その時、フィーナとゼイがジーク達を見つけて駆け寄ってくるが、フィーナは自分の身にこれから何が起きるかなど考えておらず、無防備である。

アーカスは無防備に近づいてくる実験台(フィーナ)を見て、小さく口元を緩ませるとジークの隣に移動し、荷物の物色を始め出す。


「フィ、フィーナさん、逃げてください!?」


「逃げて? ノエル、何を言ってるの? 逃げるような事はないでしょ」


「ジーク」


アーカスの姿にノエルは顔を真っ青にして、彼女に逃げるようにと叫ぶ。

しかし、意味のわからないフィーナは首を傾げながら、距離を縮めている。

彼女の姿を見ながら、アーカスはフィーナを逃がさないためにジークの名前を呼んだ。


「はいはい。わかりましたよ」


「ちょ、ジーク、あんた、何をする気よ?」


ジークはアーカスが何をしたいか直ぐに察し、下手に逆らって自分が実験台にされるのもイヤなため、冷気の魔導銃をホルダから抜きフィーナに向かって放つ。

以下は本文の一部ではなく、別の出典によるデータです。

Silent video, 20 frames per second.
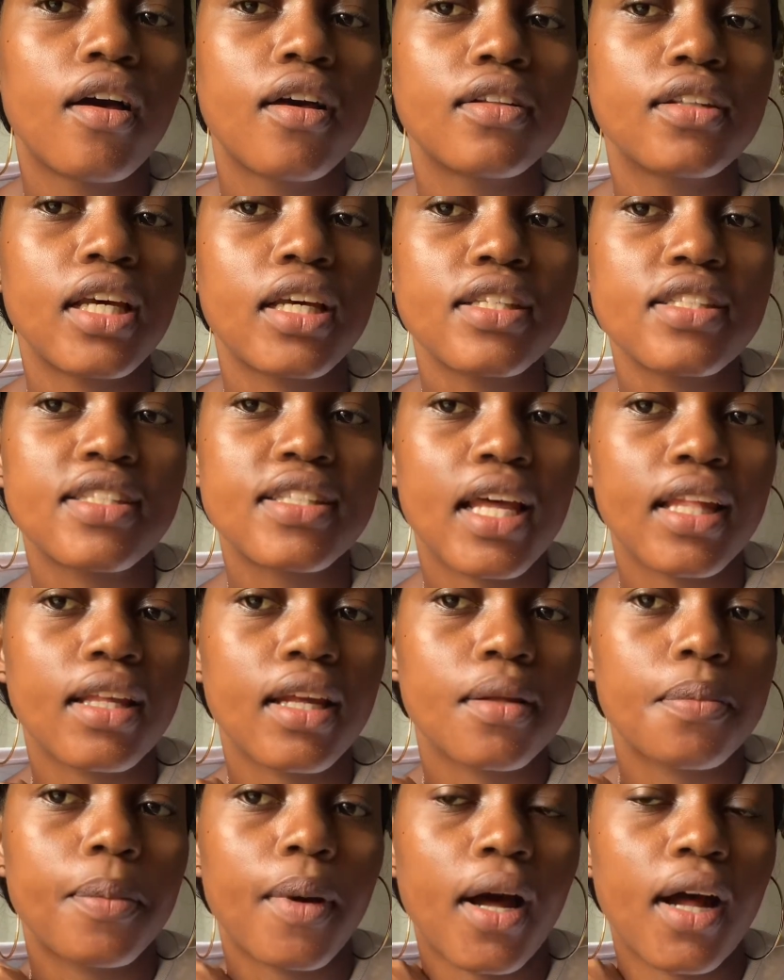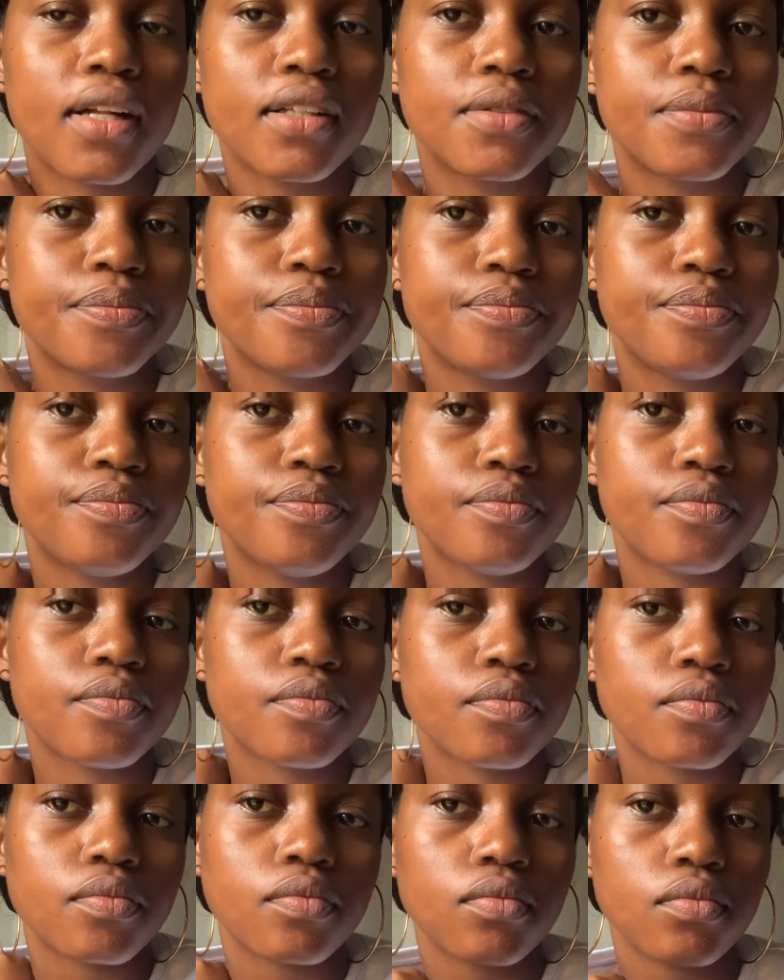the inserted part
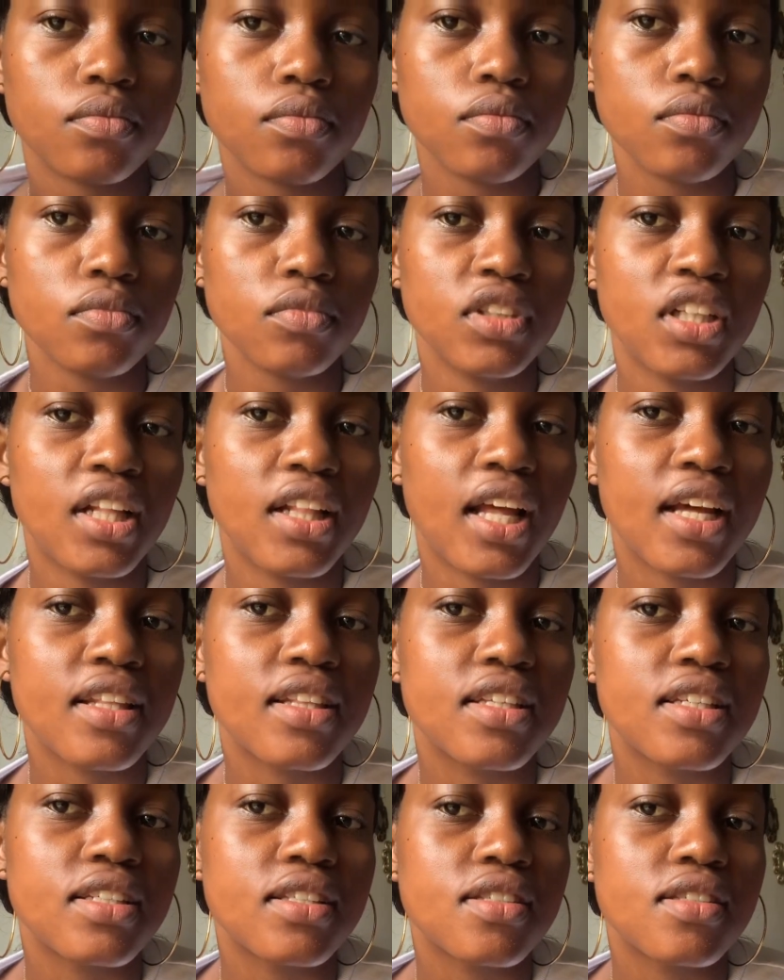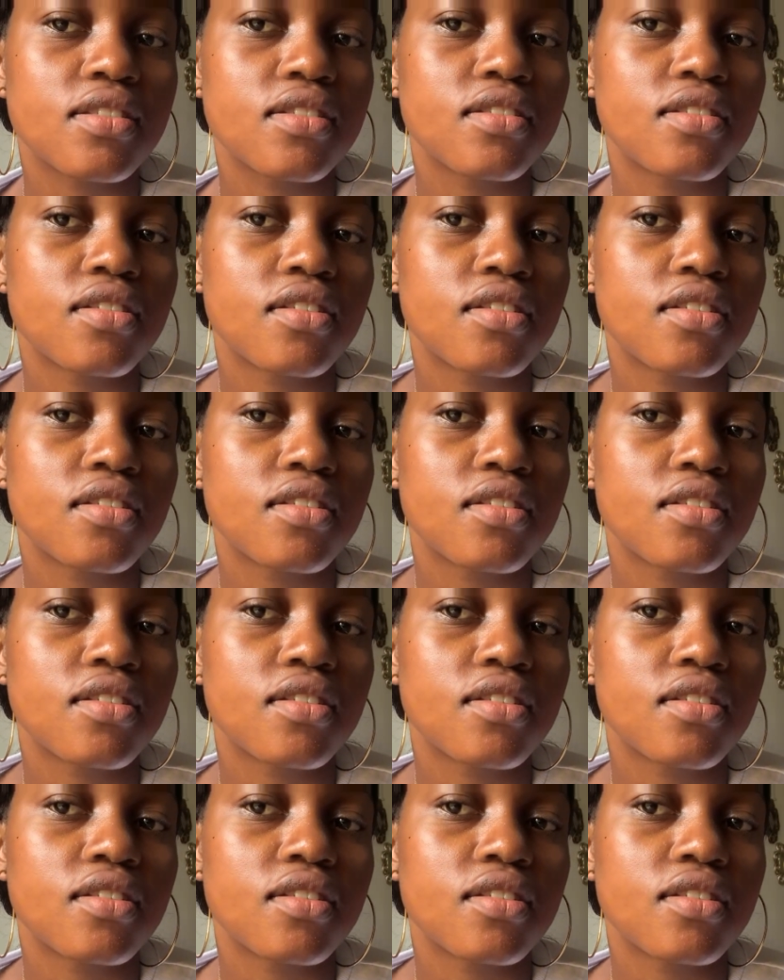like this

フィーナは突然の事で驚きの声を上げるが何とかその1撃を交わすと大声でジークを怒鳴りつける。


「いや、アーカスさんがフィーナを実験台にしたいって言うから」


「実験台にしたいじゃないわよ!! そんな事を言ってるのに何で、フォルムまで連れて帰ってくるのよ!!」


「……そう言えば、あの剣、火の精霊の力が宿ってるんだったか」


ジークはフィーナの怒声に少しだけ困ったように頭をかくが、魔導銃の銃口はしっかりと彼女へと向けられている。

フィーナは捕まるわけにはいかないため、腰の剣を抜く。

何度もフィーナを氷漬けにしているジークだが、冷気の魔導銃は彼女の剣とは相性が悪いため、舌打ちをする。